## Task directions
The full listing should be written out verbatim, and its images should be dropped.

## Source data
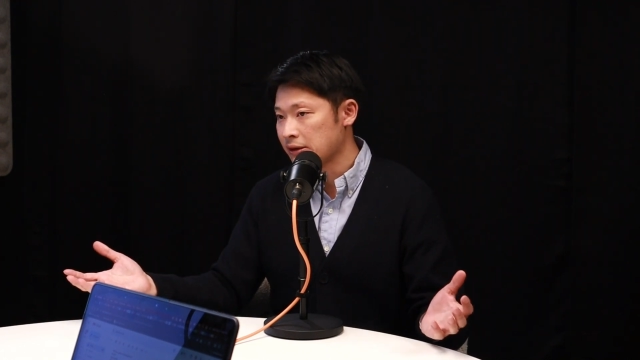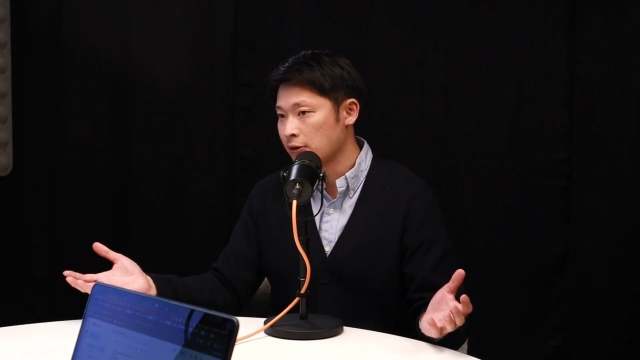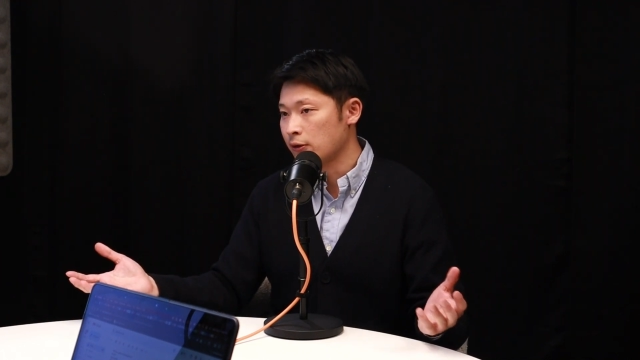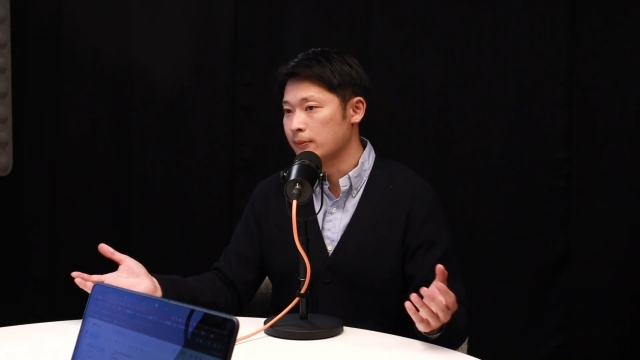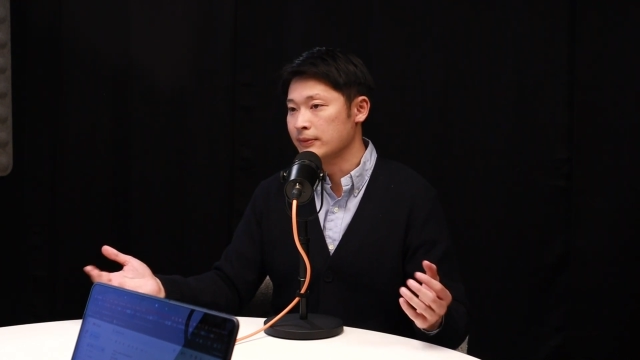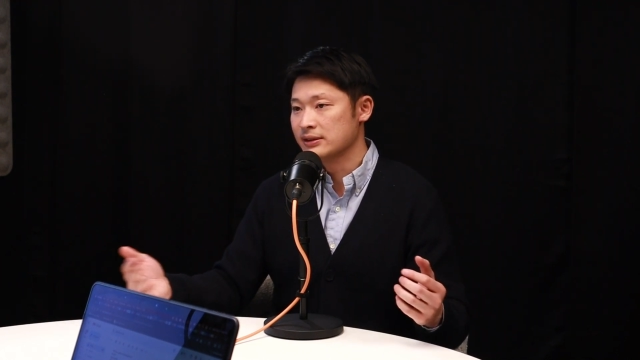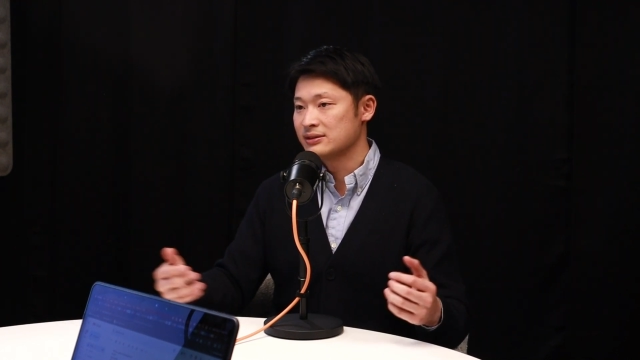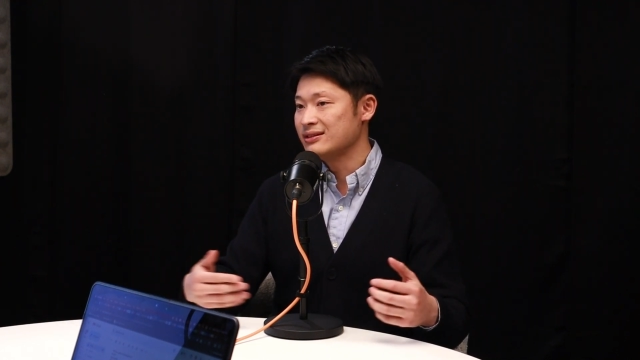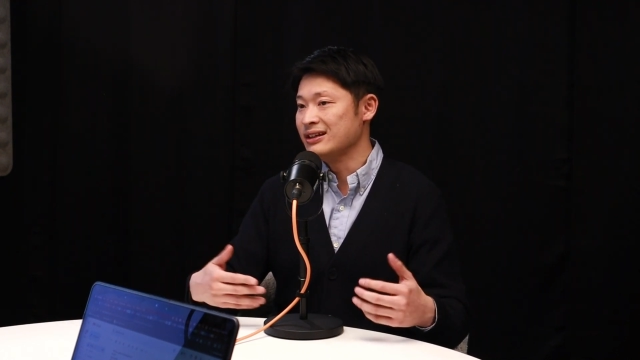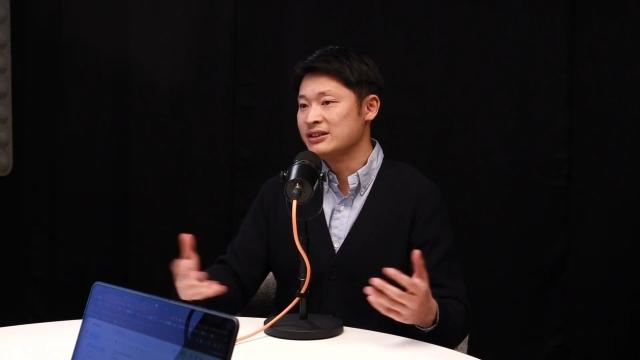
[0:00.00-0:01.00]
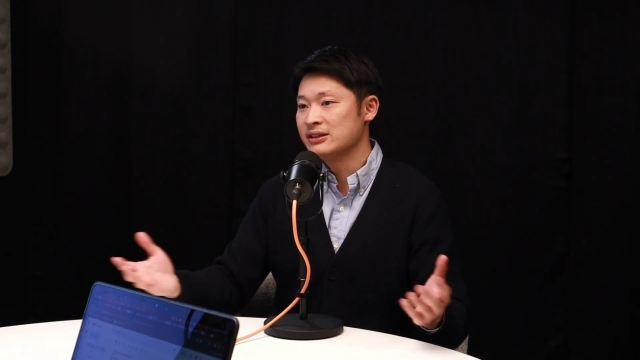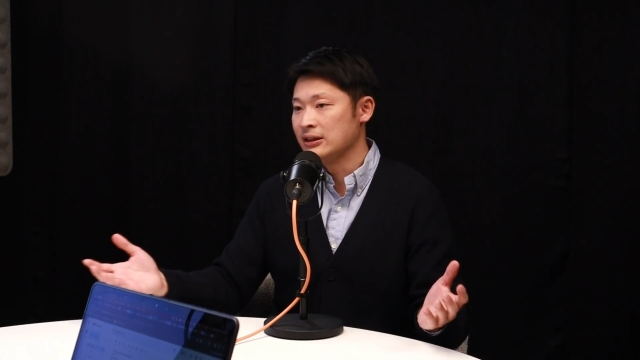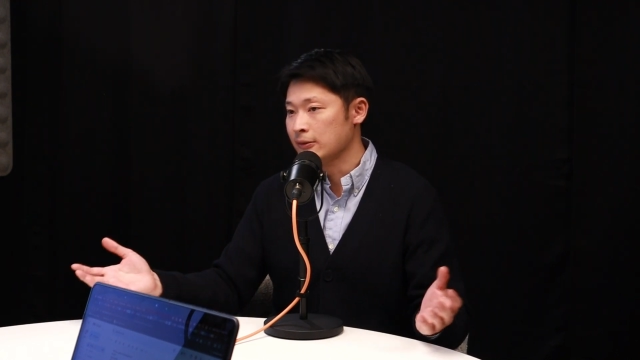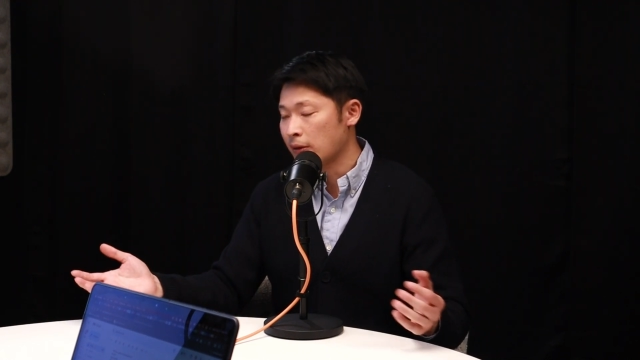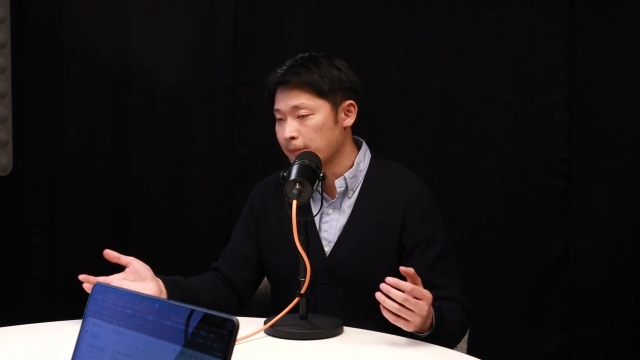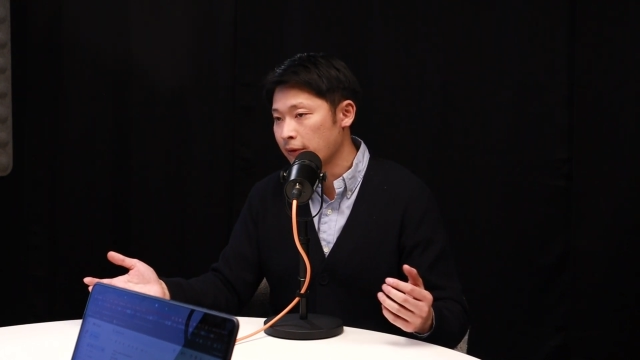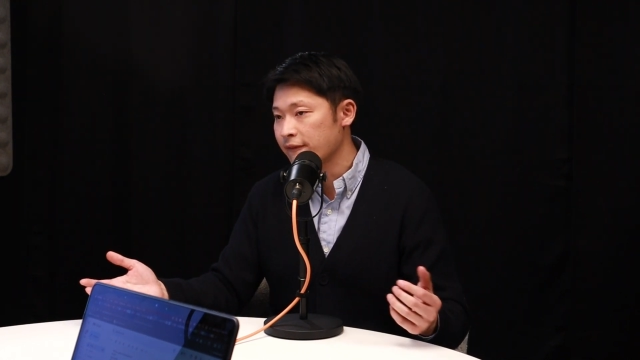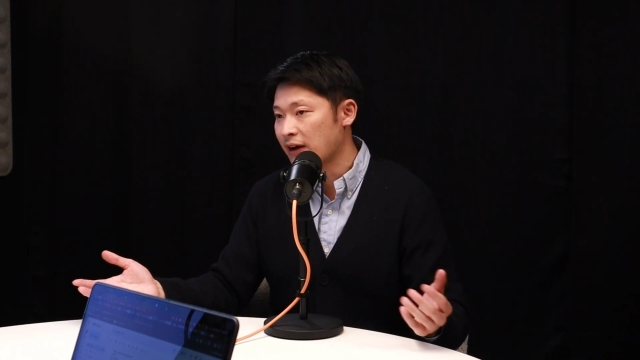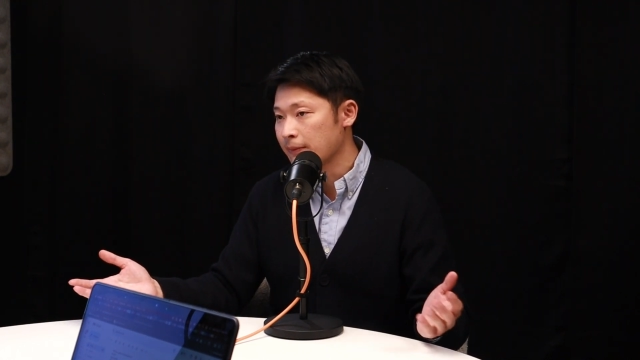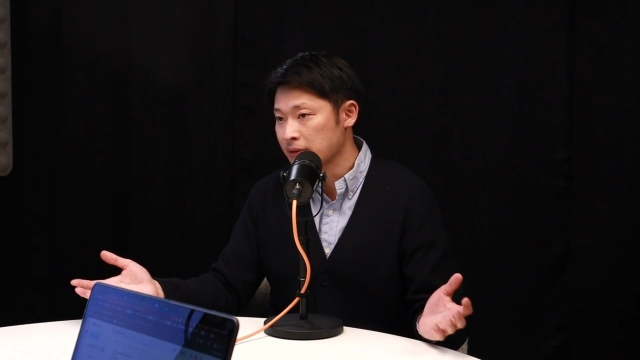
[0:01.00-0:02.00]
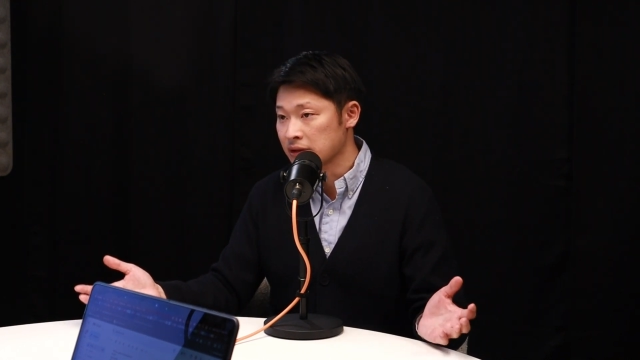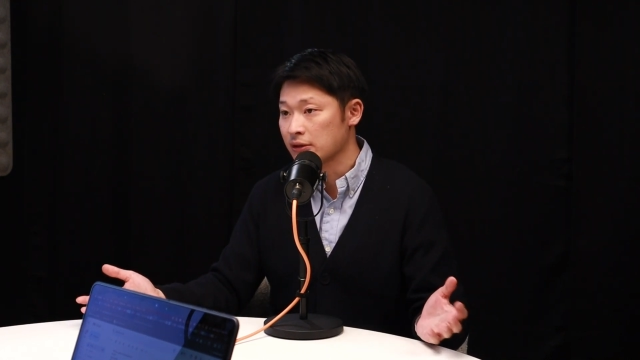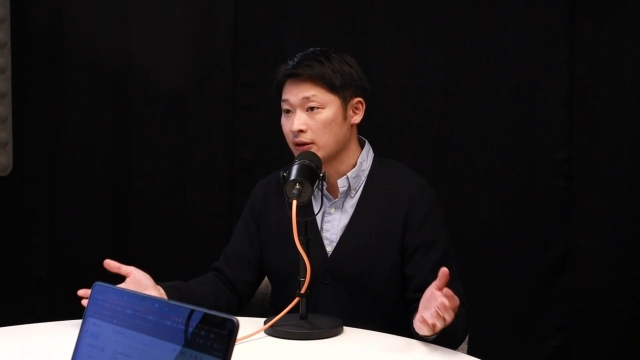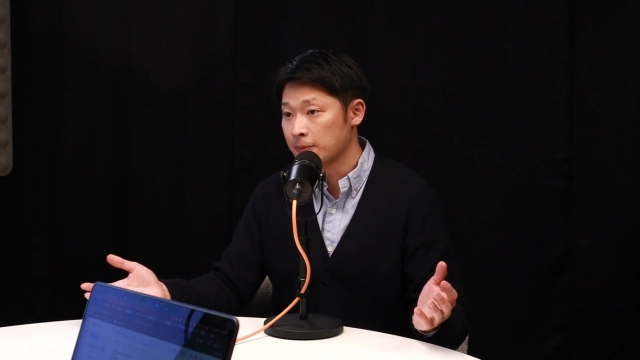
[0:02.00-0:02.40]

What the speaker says: home is easily $1.5 million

## Response to the task
[0:00.00-0:01.00]
[0:01.00-0:02.00]
[0:02.00-0:02.40]

What the speaker says: home is easily $1.5 million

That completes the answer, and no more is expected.